We notice first the error assigned in the refusal to grant the motion for a new trial made on the ground that the amount of the verdict showed that the jury acted from *Page 530 caprice, or passion, or prejudice. The testimony shows that the witnesses on one side or the other were either perjurers, or victims of a singular failure of memory, or of the senses of sight and hearing. The plaintiff and two witnesses on his behalf testified that they were standing at or very near the station, and that the train did not stop at all; the conductor of the train, the railroad agent, and a passenger testified with equal positiveness that the train did stop long enough to let off and take on passengers. The verdict is a large one, but this Court cannot interfere with it, unless it is without support in the evidence. The jury accepted the evidence that the defendant's agent, in violation of the statute, failed to stop the train when it was evident to him that there were passengers to get off and on. For such a conscious breach of duty the defendant would be liable for punitive damages. The granting or refusal of a new trial absolute or a new trialnisi for excess in the verdict was a matter within the discretion of the Circuit Court; and this Court is not convinced that the verdict was so excessive as to warrant the conclusion that the Circuit Judge abused his discretion in refusing a new trial.

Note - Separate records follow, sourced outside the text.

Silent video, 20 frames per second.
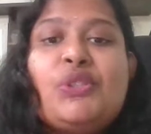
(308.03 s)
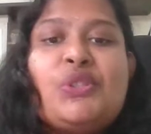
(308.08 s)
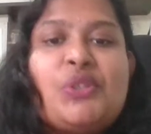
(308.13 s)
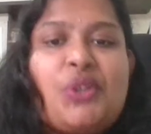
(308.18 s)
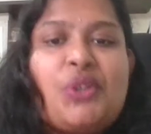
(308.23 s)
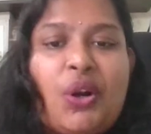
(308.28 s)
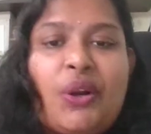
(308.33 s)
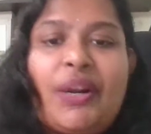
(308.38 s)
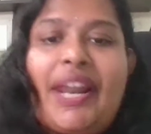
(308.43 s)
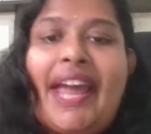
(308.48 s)

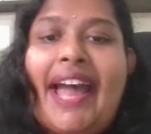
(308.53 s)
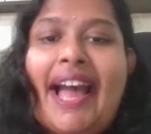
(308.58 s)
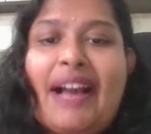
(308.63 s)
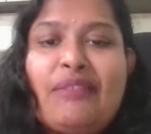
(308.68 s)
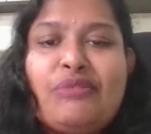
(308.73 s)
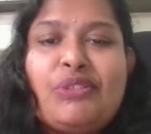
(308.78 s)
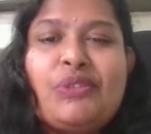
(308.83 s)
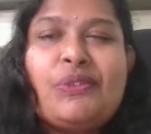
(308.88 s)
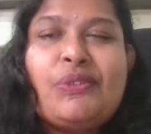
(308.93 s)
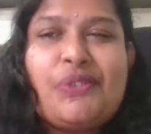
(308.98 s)
do not
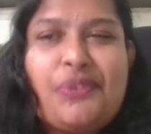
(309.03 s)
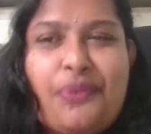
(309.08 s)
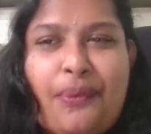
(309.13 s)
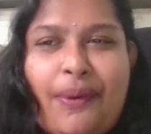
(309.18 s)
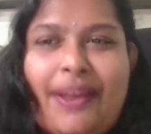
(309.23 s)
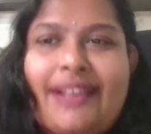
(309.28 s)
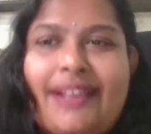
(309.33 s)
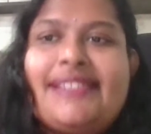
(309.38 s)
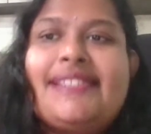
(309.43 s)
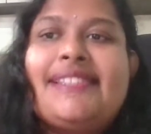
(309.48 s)
have to
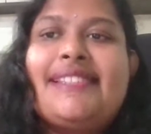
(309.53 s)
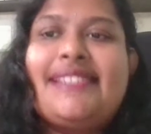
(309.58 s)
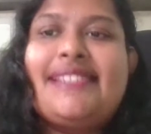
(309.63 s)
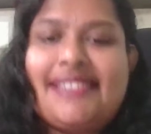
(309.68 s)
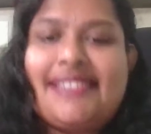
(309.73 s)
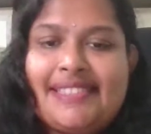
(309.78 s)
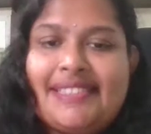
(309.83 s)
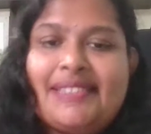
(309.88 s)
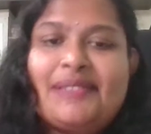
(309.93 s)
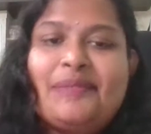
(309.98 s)

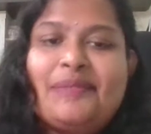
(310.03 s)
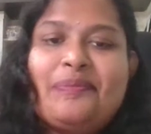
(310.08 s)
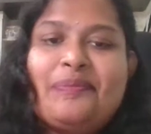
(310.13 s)
stress.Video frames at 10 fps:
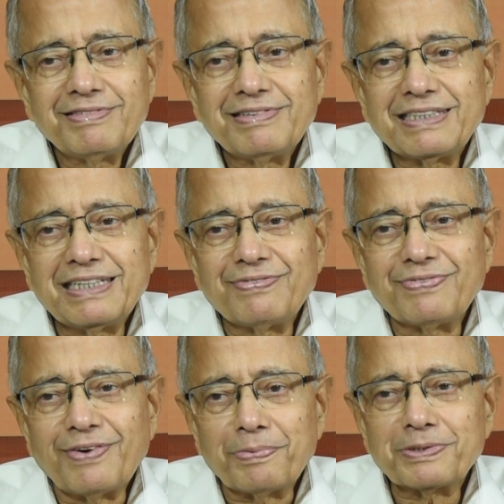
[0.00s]
See,
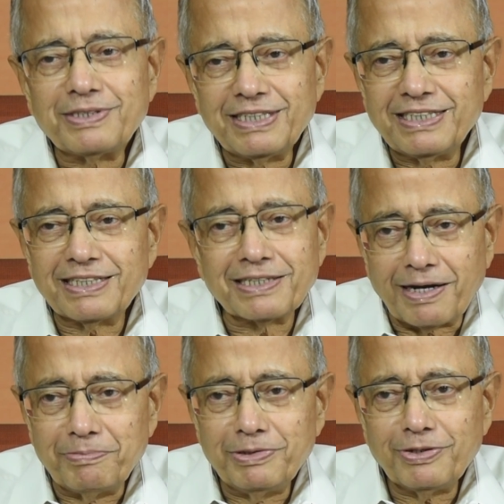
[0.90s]
if opportunity does
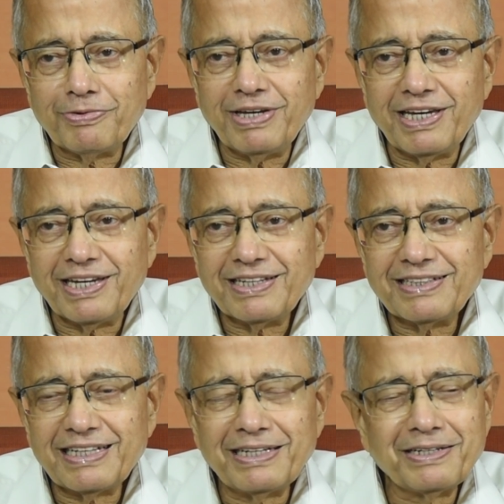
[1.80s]
come in your way,
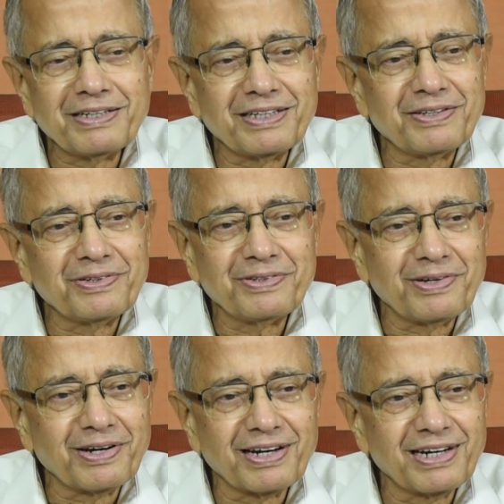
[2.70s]
then you
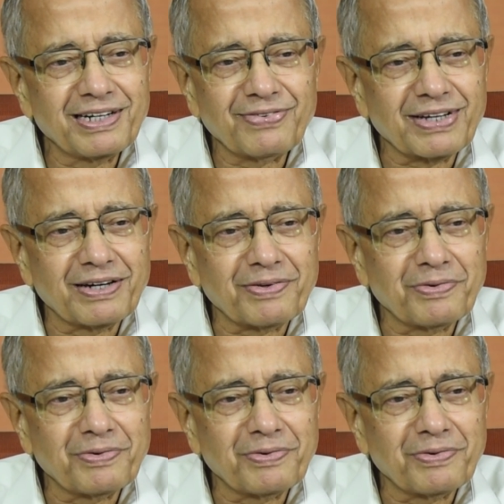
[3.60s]
are difficult.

The plaintiff was allowed to testify over the objection of defendant's counsel as follows, about a conversation with Thompson, the defendant's sub-agent, at Dumbarton: "Was he or not acting as agent? Yes, sir; and I went back to him and said: `I have got a ticket to go to Barnwell and the train did not stop and what will I do about it?' and he says: `That ticket is good on this damn road for the next twenty-four hours to come,' and that was all of the satisfaction that he gave me." The evidence was clearly admissible. It was the obvious duty of defendant's ticket agent at Dumbarton to give passengers information about trains and to answer all reasonable inquiries on that subject. It was the right of the plaintiff to ask information as to any relief the defendant could give him, and it was his duty to *Page 531 the defendant to seek this information so as to enable him to minimize his damages. Taber v. Seaboard Air Line Ry.,81 S.C. 317, 62 S.E., 311; Berley v. Seaboard Air LineRy., 83 S.C. 411; Cobb v. Telegraph Co., 85 S.C. 430.

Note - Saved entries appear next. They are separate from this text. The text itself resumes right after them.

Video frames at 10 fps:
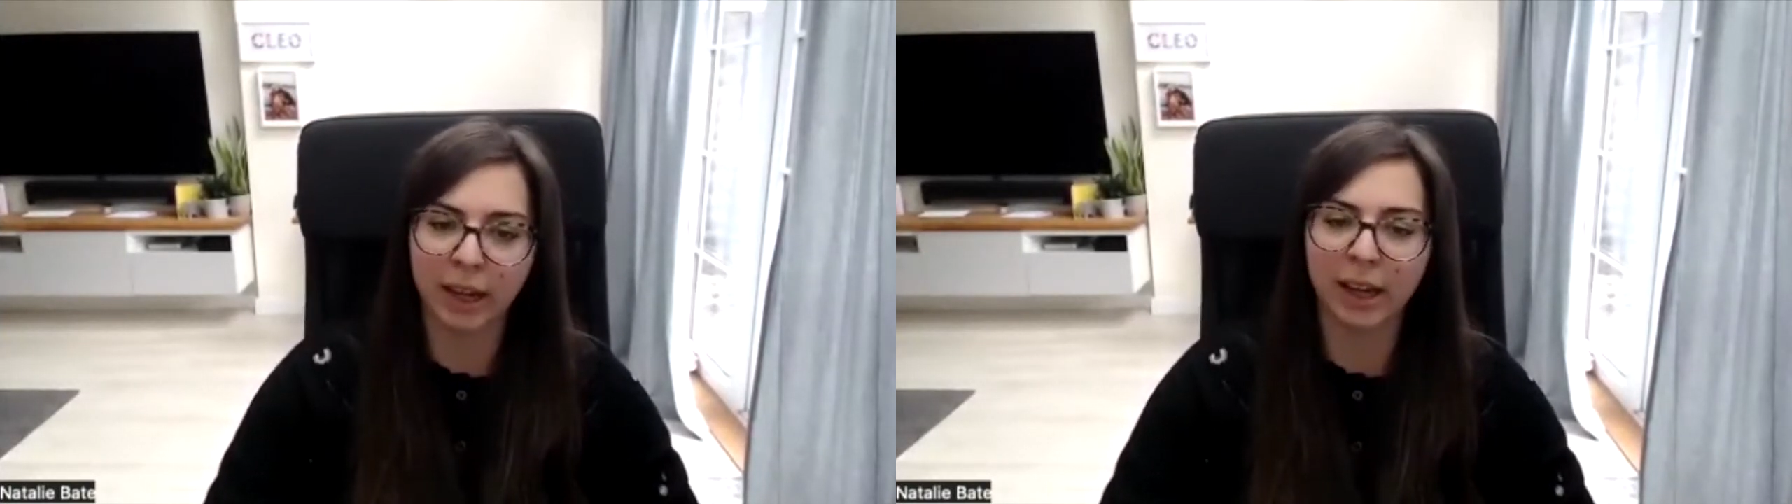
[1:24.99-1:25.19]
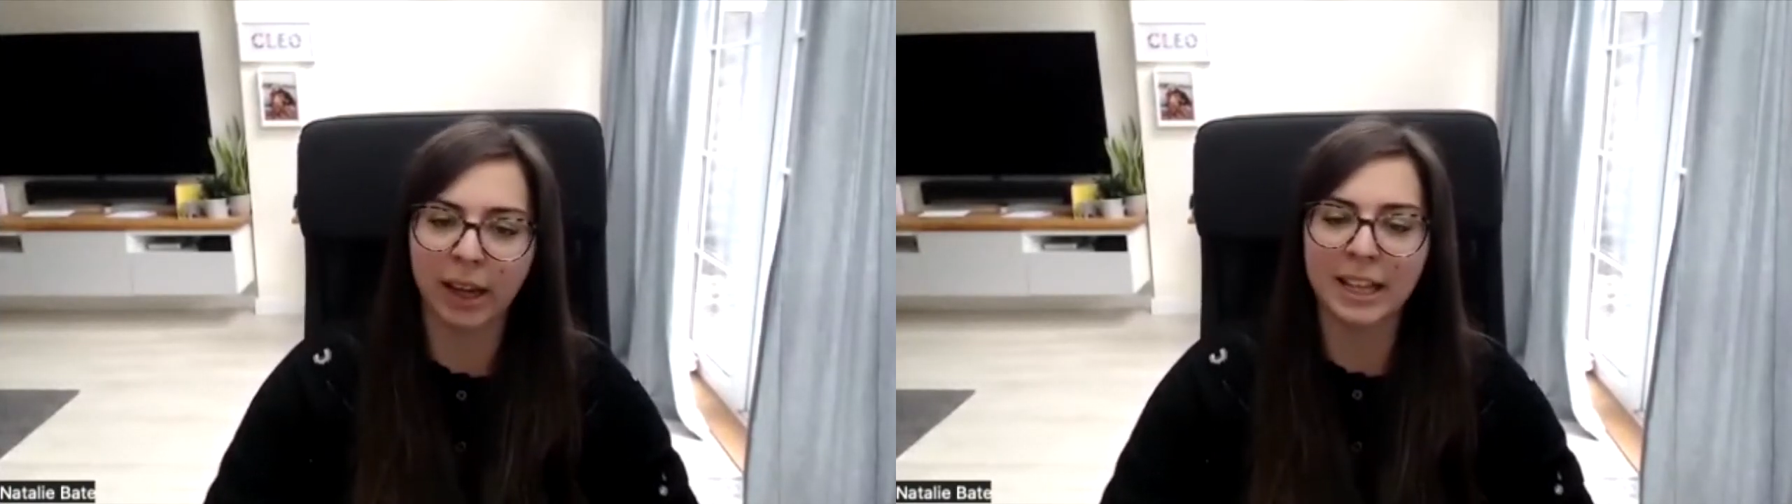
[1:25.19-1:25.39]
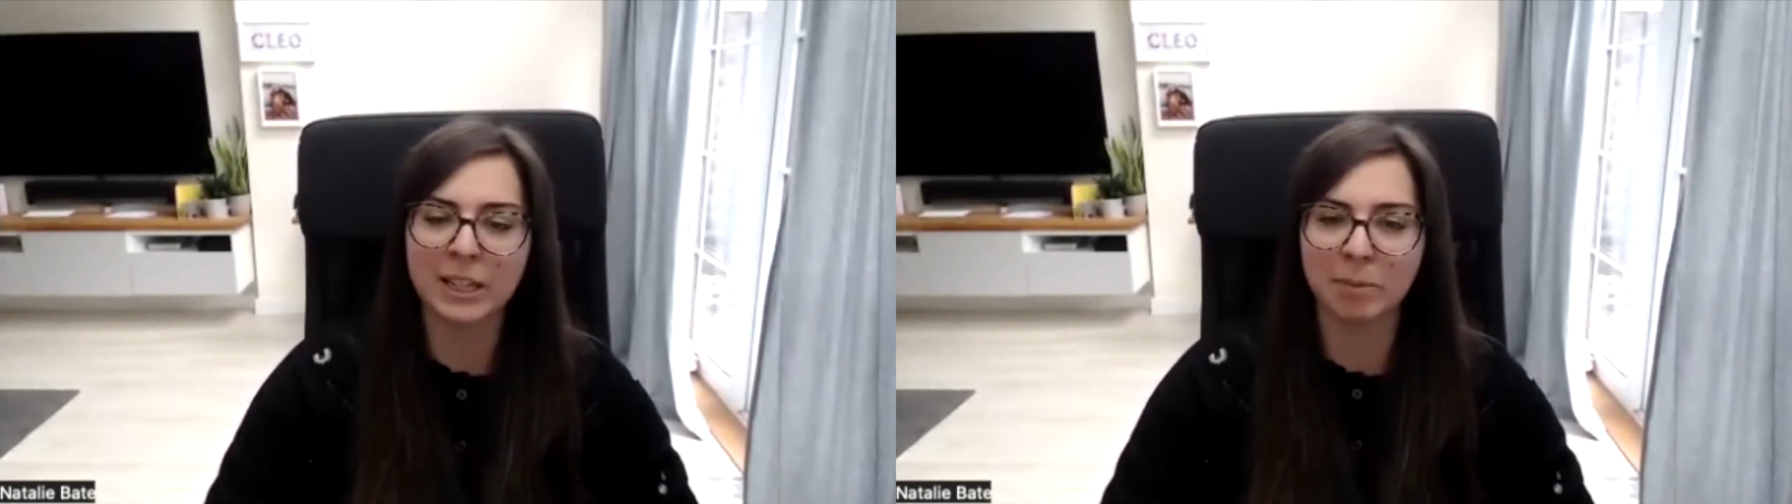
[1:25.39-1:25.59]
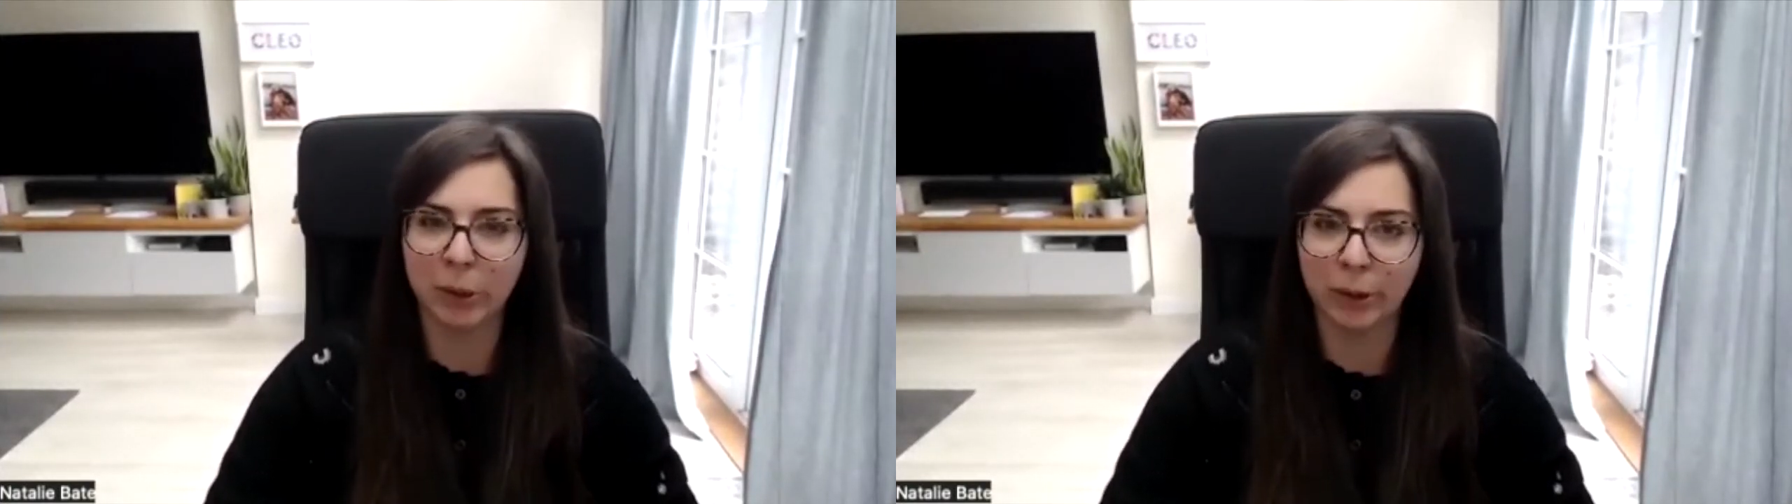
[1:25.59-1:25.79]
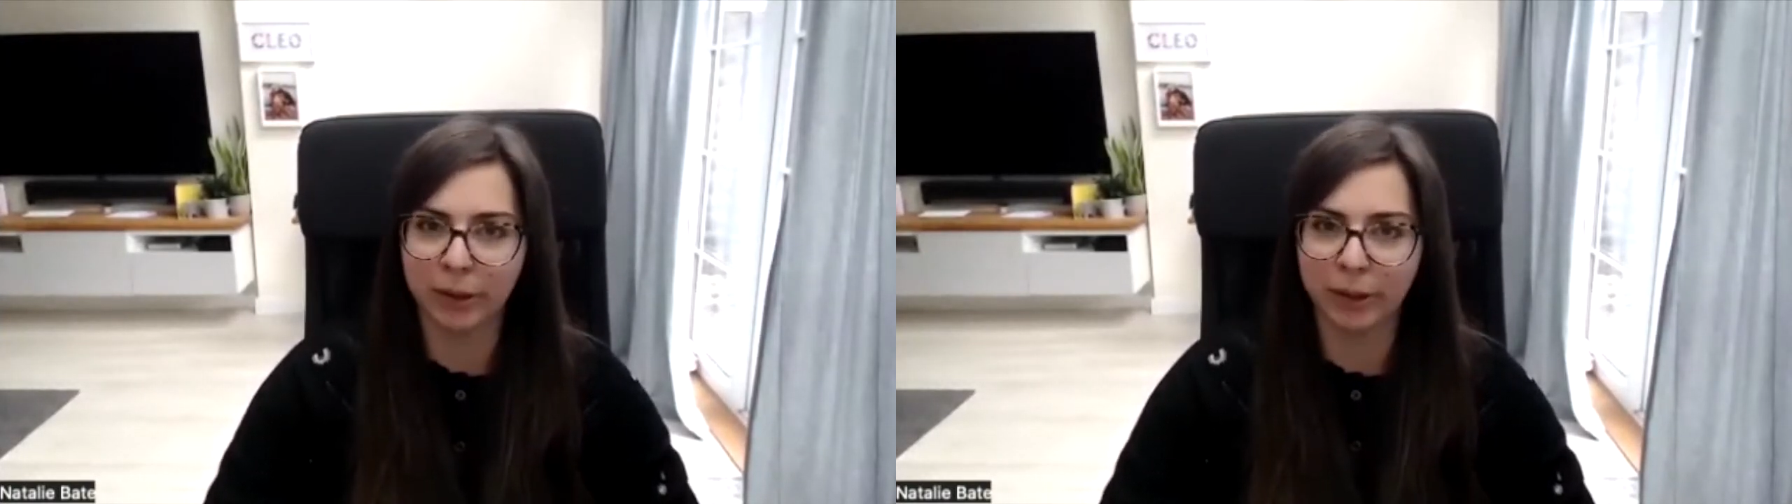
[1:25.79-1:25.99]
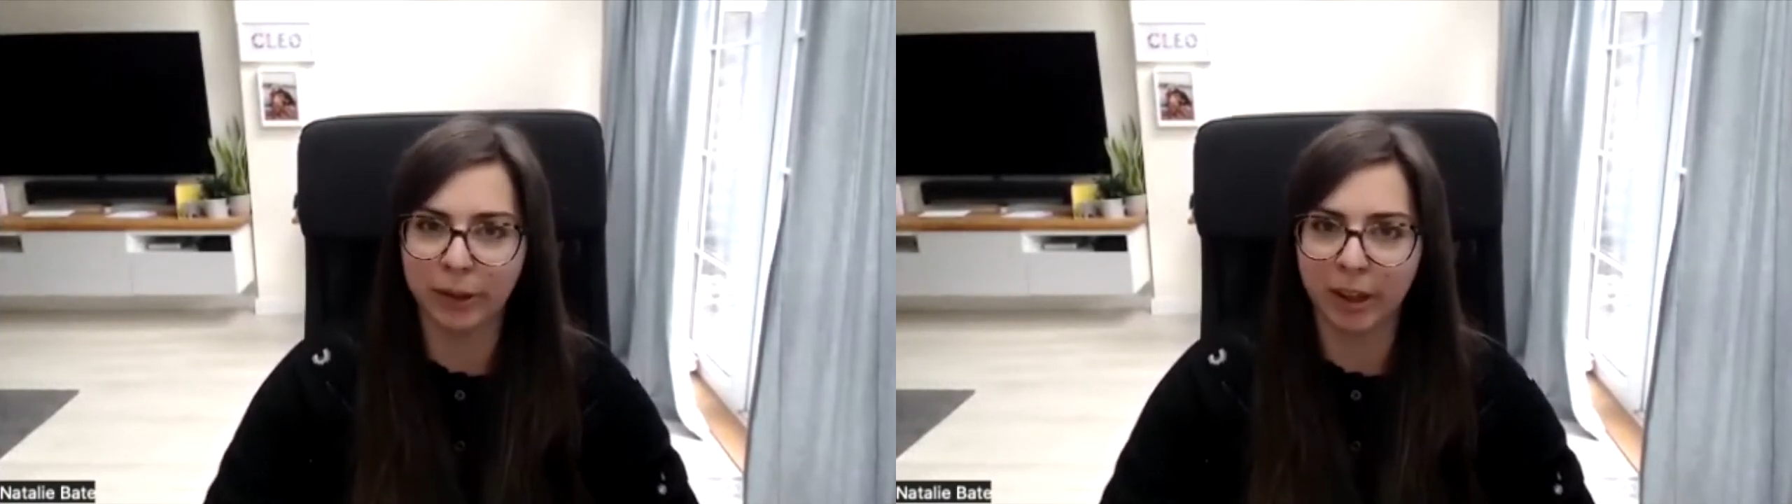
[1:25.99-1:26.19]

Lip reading: and smoother,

The Court gave this instruction: "Did that train of cars on that day entirely stop at Dumbarton, and did it do so for a sufficient length of time for Frank Bing to get on? If it did, that ends the case. If it did not, then the railroad company has violated the law." In the exceptions it is submitted that this was erroneous, because it was a "charge instructing the jury that Frank Bing was a man of ordinary reason and prudence, using due diligence to board the train; whereas, it should have been for the jury to determine if a man by ordinary reason and prudence, acting with due diligence, could have boarded said train."

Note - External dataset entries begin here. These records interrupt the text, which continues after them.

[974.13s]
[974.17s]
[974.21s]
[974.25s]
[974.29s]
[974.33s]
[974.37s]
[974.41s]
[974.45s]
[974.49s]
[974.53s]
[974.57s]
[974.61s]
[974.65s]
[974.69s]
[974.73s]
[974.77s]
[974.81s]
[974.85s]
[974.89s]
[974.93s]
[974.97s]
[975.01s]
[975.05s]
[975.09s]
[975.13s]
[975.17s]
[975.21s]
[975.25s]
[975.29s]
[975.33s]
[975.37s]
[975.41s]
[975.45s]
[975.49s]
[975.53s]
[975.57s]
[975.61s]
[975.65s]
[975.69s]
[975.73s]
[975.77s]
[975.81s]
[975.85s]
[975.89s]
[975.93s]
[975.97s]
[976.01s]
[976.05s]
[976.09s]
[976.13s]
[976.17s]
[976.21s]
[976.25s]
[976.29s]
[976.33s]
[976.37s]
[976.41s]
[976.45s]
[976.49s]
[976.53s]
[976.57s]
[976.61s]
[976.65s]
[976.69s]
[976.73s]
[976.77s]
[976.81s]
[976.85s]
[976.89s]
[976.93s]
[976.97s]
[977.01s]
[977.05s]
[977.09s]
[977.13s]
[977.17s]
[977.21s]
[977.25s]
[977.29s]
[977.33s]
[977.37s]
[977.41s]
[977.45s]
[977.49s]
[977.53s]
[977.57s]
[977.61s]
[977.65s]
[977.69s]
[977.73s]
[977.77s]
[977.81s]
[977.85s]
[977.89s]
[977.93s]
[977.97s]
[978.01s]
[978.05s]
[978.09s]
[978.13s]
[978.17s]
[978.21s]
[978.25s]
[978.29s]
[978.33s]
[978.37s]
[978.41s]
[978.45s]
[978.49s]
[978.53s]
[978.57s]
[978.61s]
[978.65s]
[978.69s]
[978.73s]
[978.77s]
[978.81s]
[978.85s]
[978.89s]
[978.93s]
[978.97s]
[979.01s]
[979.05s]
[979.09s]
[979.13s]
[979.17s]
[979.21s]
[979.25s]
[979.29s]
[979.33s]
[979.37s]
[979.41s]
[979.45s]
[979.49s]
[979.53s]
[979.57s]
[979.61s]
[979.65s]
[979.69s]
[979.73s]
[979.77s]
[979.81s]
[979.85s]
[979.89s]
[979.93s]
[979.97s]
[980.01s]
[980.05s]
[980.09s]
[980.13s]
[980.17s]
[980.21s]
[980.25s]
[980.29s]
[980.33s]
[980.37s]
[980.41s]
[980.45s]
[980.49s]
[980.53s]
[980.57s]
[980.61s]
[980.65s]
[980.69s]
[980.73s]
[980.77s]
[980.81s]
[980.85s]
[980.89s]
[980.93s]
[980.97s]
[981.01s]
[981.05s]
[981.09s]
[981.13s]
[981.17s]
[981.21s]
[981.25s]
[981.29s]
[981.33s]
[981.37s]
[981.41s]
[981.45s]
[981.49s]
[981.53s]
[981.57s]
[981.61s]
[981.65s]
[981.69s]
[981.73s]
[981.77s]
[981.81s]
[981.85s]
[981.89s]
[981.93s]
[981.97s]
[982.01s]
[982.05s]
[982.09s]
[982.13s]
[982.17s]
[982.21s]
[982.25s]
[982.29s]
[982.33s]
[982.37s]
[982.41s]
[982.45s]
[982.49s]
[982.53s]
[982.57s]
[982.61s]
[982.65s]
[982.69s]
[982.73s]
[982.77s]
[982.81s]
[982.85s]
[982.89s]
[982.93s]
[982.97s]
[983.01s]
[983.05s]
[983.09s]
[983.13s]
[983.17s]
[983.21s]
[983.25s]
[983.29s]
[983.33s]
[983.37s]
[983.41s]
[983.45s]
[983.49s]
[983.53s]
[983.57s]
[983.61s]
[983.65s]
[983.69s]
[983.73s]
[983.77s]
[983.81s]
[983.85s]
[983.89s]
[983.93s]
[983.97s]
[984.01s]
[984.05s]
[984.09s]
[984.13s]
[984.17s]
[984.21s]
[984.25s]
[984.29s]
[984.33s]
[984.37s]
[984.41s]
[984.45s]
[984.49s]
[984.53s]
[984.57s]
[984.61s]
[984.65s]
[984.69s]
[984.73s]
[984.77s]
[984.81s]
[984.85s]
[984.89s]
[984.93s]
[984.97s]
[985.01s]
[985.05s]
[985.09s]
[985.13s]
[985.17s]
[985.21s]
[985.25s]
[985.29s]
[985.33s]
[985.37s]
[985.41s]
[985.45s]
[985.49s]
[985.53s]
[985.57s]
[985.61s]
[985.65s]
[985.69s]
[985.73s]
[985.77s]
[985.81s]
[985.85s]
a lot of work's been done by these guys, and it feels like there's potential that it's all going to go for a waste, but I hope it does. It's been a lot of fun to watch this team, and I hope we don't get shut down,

The distinction made by the exception is too refined. There was nothing in the evidence to show that Bing was not an ordinarily active person, and the context plainly shows that the Court meant that he could not recover if the defendant stopped its train long enough to give him, as an ordinary passenger, a reasonable opportunity to board the train.

It is the judgment of this Court that the judgment of the Circuit Court be affirmed.